#### PROBLEM TO SOLVE:
Every entry should come back exactly as written, minus the pictures.

Stored data
====
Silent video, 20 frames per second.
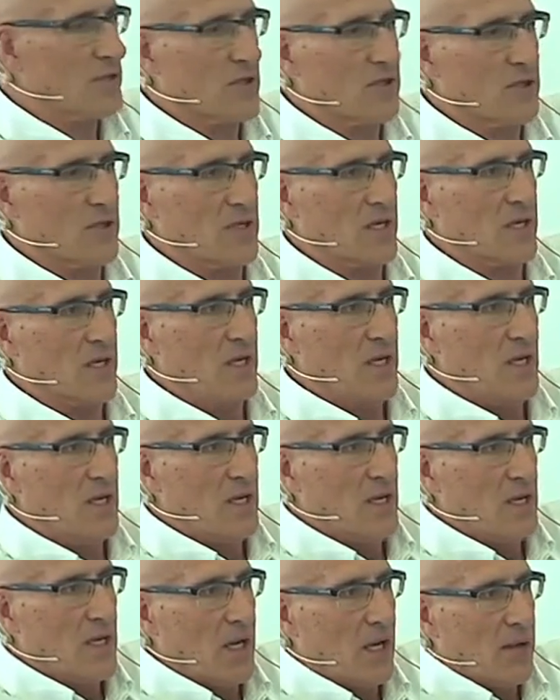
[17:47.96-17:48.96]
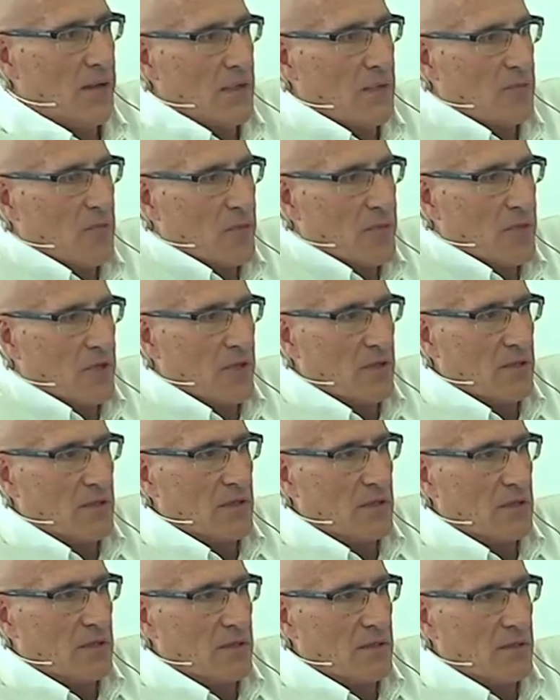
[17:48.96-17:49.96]
que fait le, monotype est
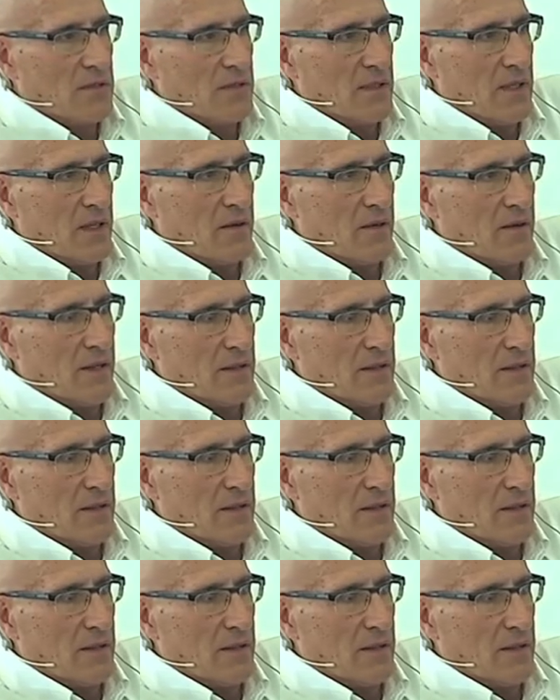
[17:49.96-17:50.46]
important.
====
#### RESULT:
Silent video, 20 frames per second.
[17:47.96-17:48.96]
[17:48.96-17:49.96]
que fait le, monotype est
[17:49.96-17:50.46]
important.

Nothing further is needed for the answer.